Shi Pei Loo¹, Kanna Ramaesh²

¹Foundation Year Doctor, NHS Greater Glasgow and Clyde

²Consultant Ophthalmologist, Tennent Institute of Ophthalmology, NHS Greater Glasgow and Clyde

Introduction

Endophthalmitis is a rare but devastating, sight-threatening complication of intraocular surgery and intravitreal injections (IVIs). The visual outcome of postoperative endophthalmitis is poor. High volumes of cataract surgery are performed worldwide, and the incidence of postoperative endophthalmitis is relatively low. This relatively very low incidence of endophthalmitis can be attributed to two factors. It is a well-established fact that pre-operative cleaning of the conjunctival sac and the eyelids with povidone-iodine (PI) for up to three minutes has contributed to the reduction of endophthalmitis (1-3). The second factor contributing to the decrease in endophthalmitis is the administration of intra-cameral antibiotics at the end of surgery.

PI consists of the polymer povidone complexed with triiodide (I3-), and it slowly releases free iodine, which has a broad range of antimicrobial, antifungal, antiprotozoal and antiviral actions (4). Current European Society of Cataract and Refractive Surgeons (ESCRS) guidelines recommend the application of 5-10% PI to the cornea, conjunctival sac and periocular skin for a minimum of three minutes before cataract surgery (5).

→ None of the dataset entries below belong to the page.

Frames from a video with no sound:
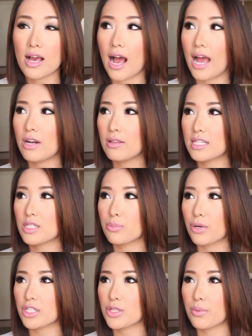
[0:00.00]
I don't like to
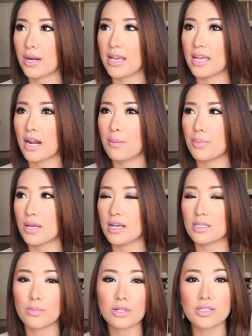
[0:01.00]
brush it when I get up
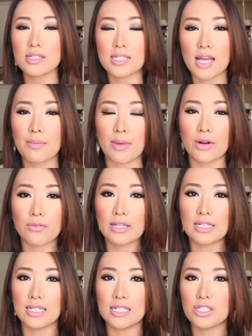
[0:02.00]
because most of the time I don't
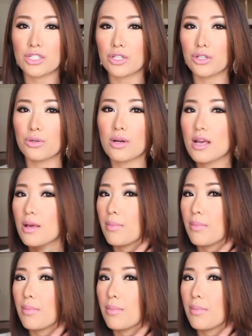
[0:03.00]
really need to.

PI was introduced in the 1950s. Before this, Argyrol (a mild silver protein) was commonly used to clean the eye (6). The post-operative endophthalmitis rate was high during the pre-PI era (7). However, a challenge to administering PI before ophthalmic procedures arises when patients voice concerns regarding an “iodine allergy”. This usually occurs when patients with previous adverse reactions to iodine-containing compounds, commonly shellfish and iodinated contrast media, report being allergic to iodine (8). In a 2020 survey of consultant ophthalmologists, 323 respondents (97.3%) reported encountering a patient with a self-reported iodine allergy, highlighting that this is a commonly encountered scenario in ophthalmology. In the same survey, 74.1%, 38% and only 11% of respondents would continue with PI prophylaxis in patients with reported seafood, iodinated contrast media and iodine allergies, respectively (9), suggesting that PI is withheld in many cases due to concerns regarding iodine cross-reactivity between PI and iodine-containing compounds. In this commentary, we aim to discuss how “iodine allergy” is a misconception. Iodine is essential for many physiological processes and is not the component responsible for adverse reactions to seafood or iodinated contrast media. A true allergy to PI is rare; in most cases, patients are experiencing irritant reactions. PI mustn’t be withheld in cases of reported “iodine allergy” as this increases the risk of endophthalmitis and risks ocular morbidity.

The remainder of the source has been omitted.